И она подтверждала каждым движением своего тела – раскрываясь навстречу, отдаваясь, принимая: и ты, и ты, и ты…

Они жили друг для друга, друг другом, и не было во всех мирах никого роднее, никого, кто бы так прочно сросся бы душами…

А на утро Тесей и Пирифой явились к трону Аида. Их встретили в роскошно убранном пиршественном зале.

Персефона не хотела привлекать внимание героев, а приняла личину скромной нимфы-прислужницы, и занималась тем, что накрывала на стол. Но то ли даже в этом обличье была чудо как хороша, то ли легкомысленный светло-зелёный хитон оказался слишком короток, обнажая идеальные длинные стройные ножки, но оба героя просто не сводили с неё пожирающих взглядов.

Тесей должно быть пожалел, что выбрал себе Елену. О чём откровенно заявил Аиду:

– О, Владыка, если служанки в твоём доме столь красивы, то насколько же велика прелесть твоей жены?

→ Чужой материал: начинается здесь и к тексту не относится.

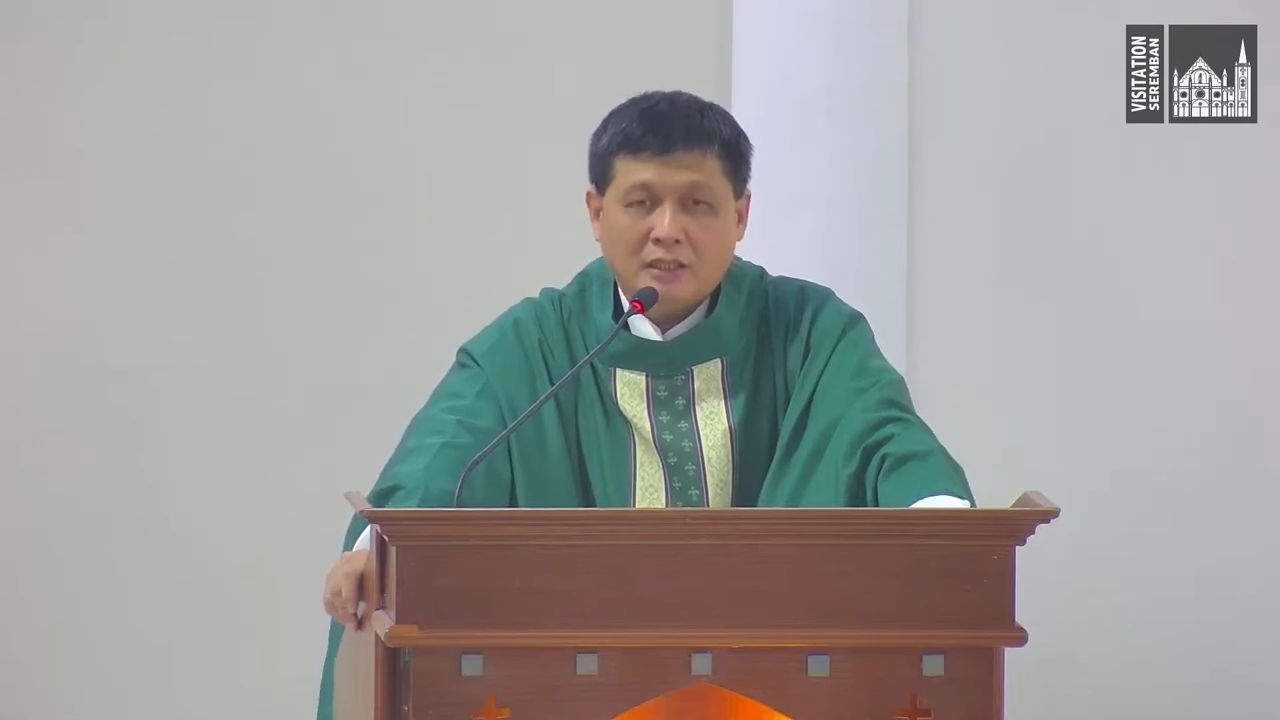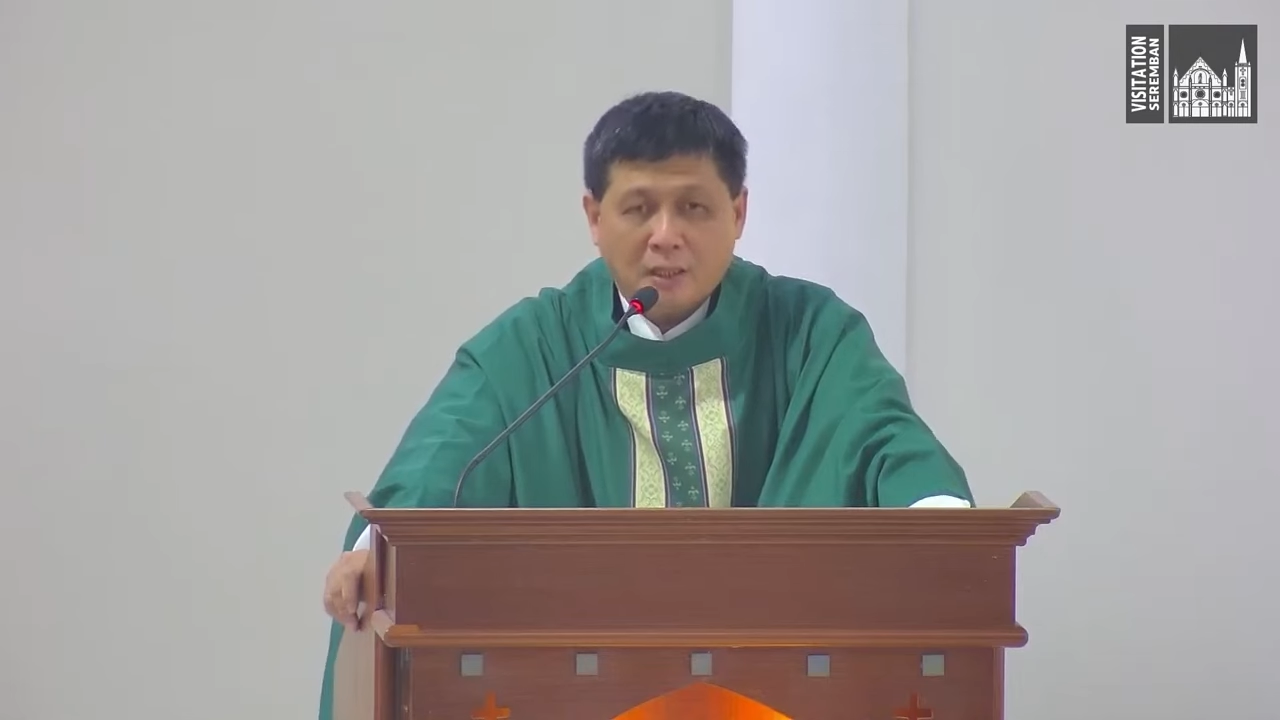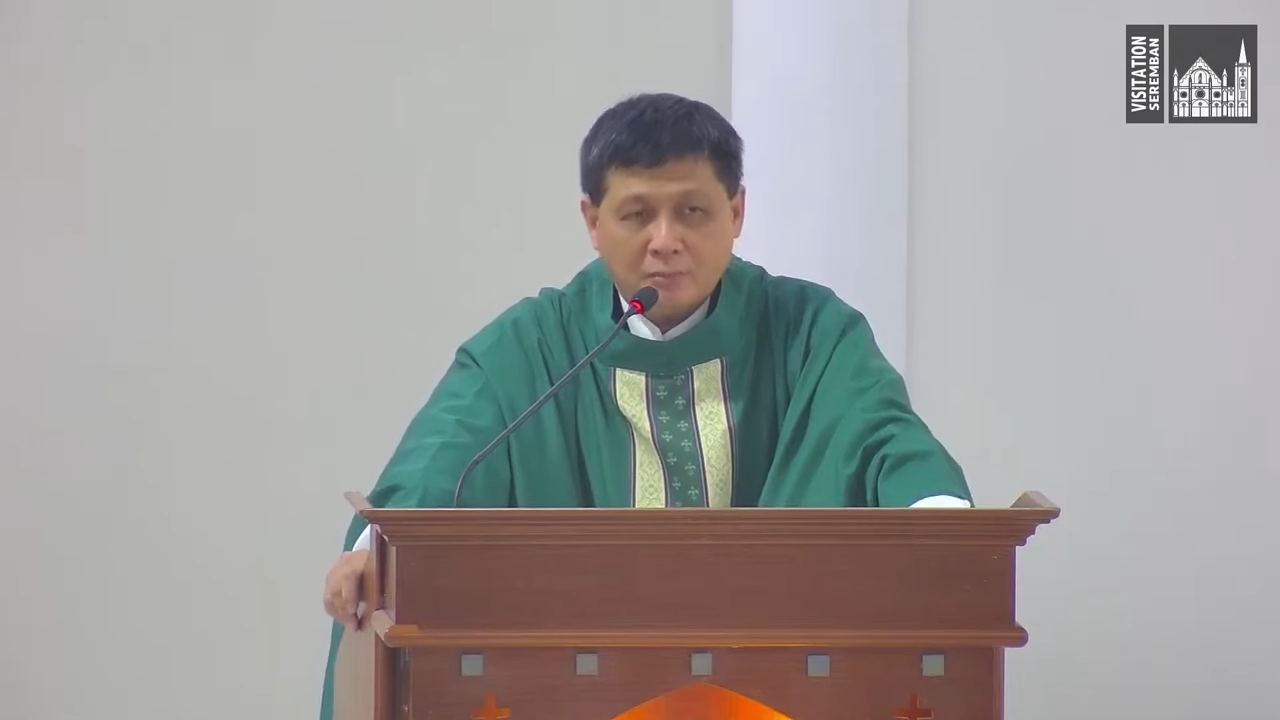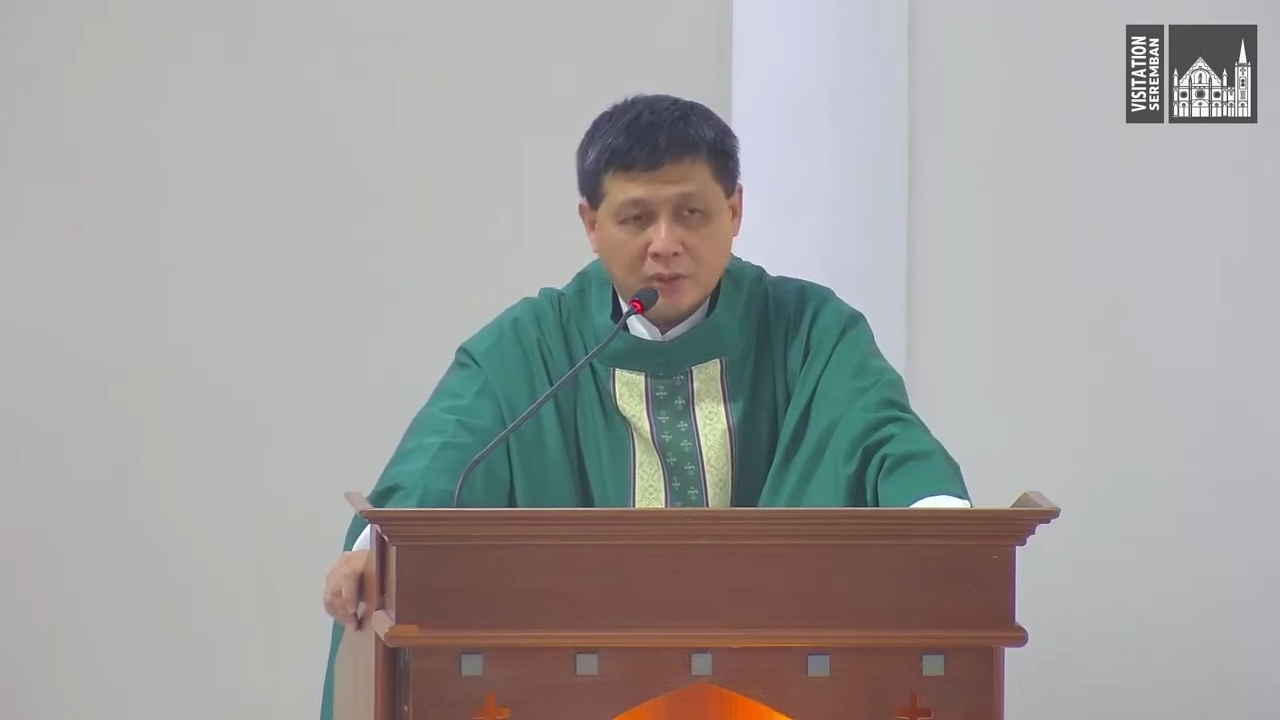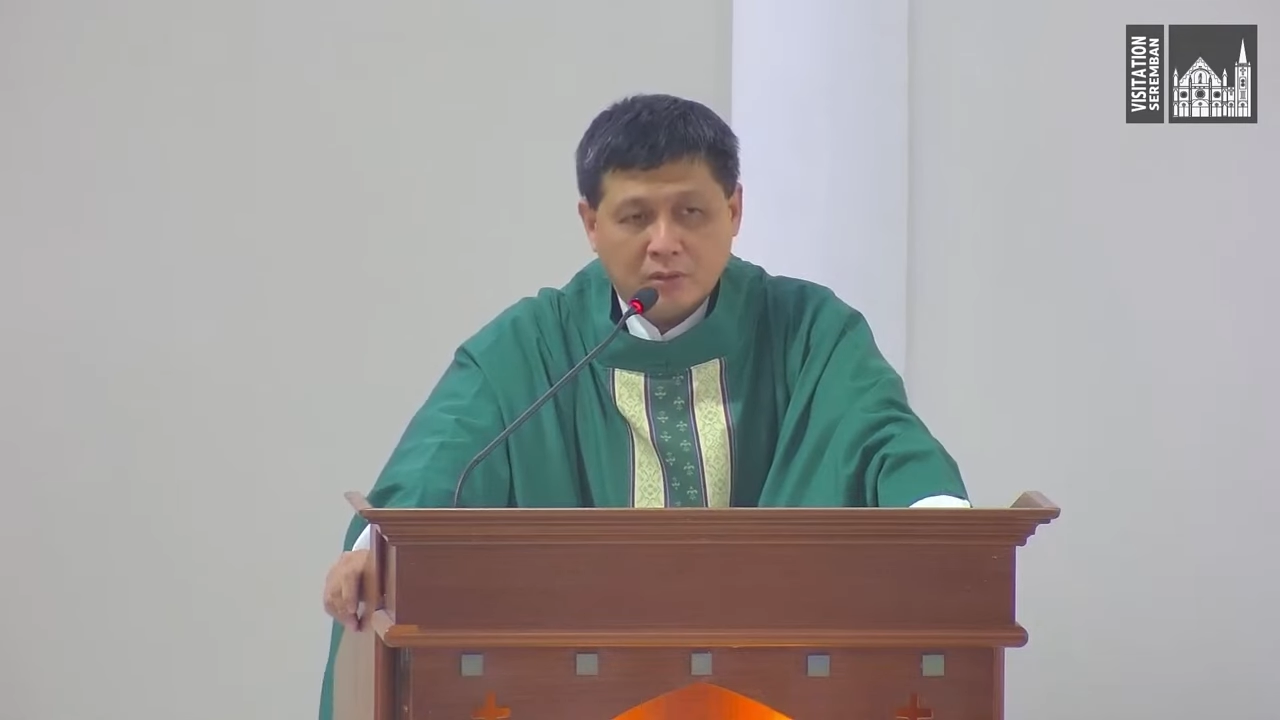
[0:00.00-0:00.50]

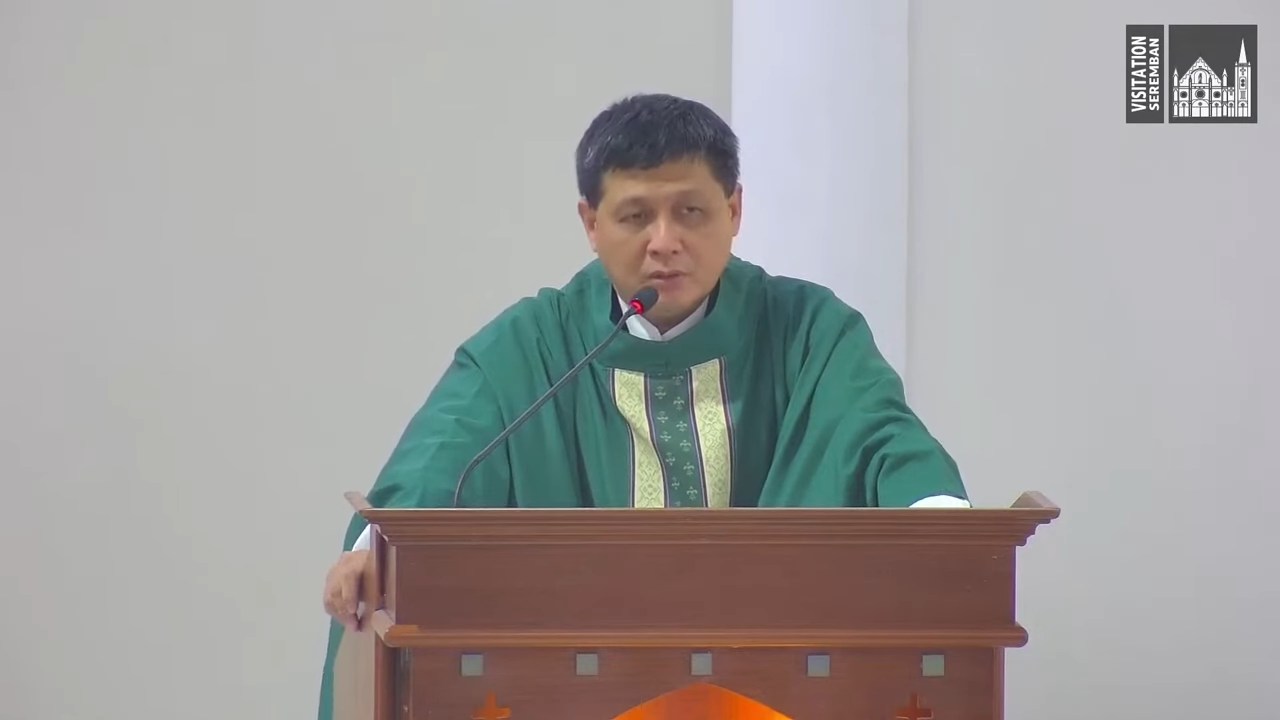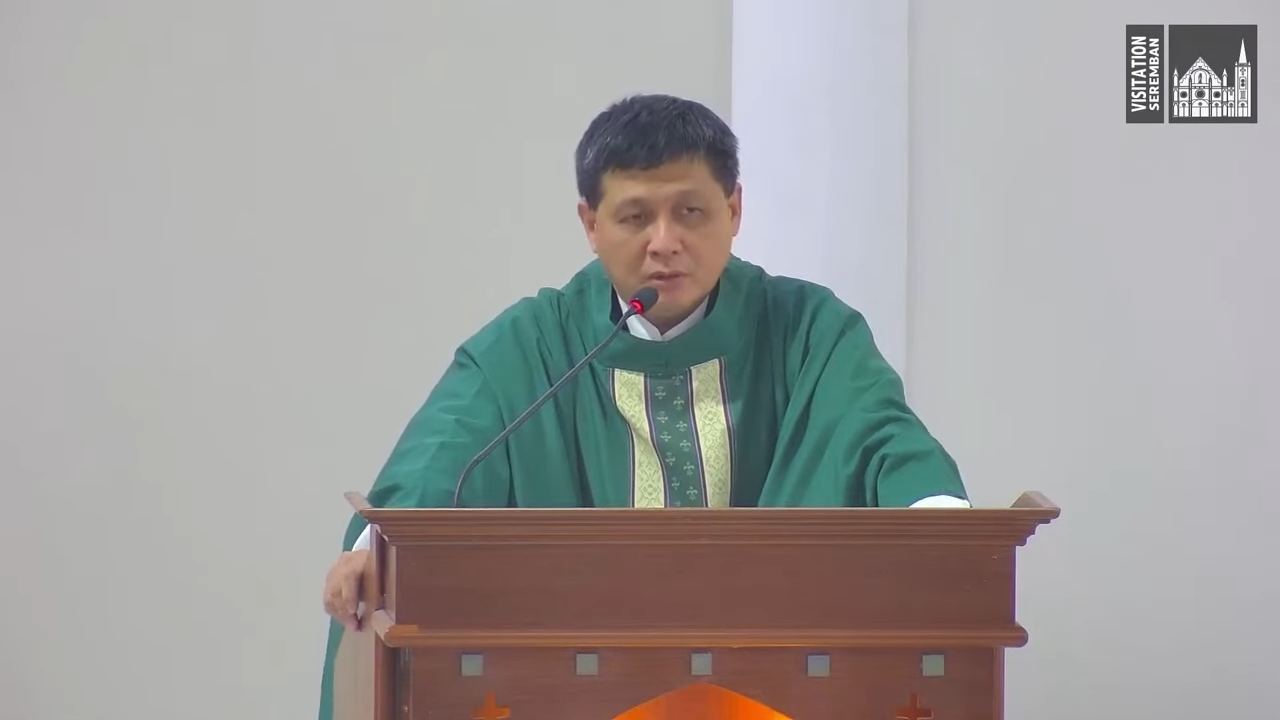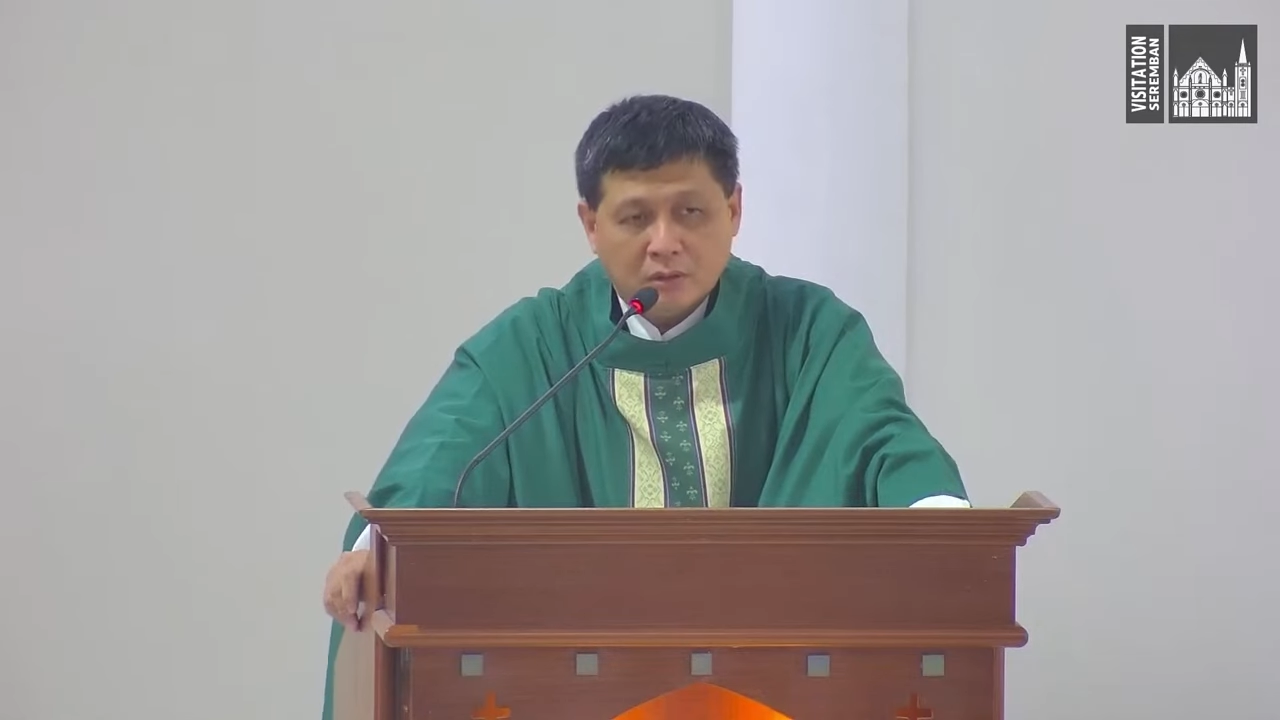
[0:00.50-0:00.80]
happen?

Аид самодовольно ухмыльнулся и чуть подался вперед – герои стояли у подножья его трона и сейчас Владыка буквально нависал над ними:

– Вы когда-нибудь наблюдали весну? Всё это пробуждение природы, цветение, прилёт птиц?.. – царь скорее свернул речь, дабы не показать, что не силён в описании красот. Персефона, увидев это, улыбнулась. Она усиленно делала вид, что занята раскладыванием фруктов и расстановкой напитков, и ей нет никакого дела до беседы.

Герои же, разомлев, видимо, от одних только собственных фантазий, послушно закивали.

– А вот теперь представьте, что вся это прелесть воплотилась в одной женщине – в вечной юной богине Весны.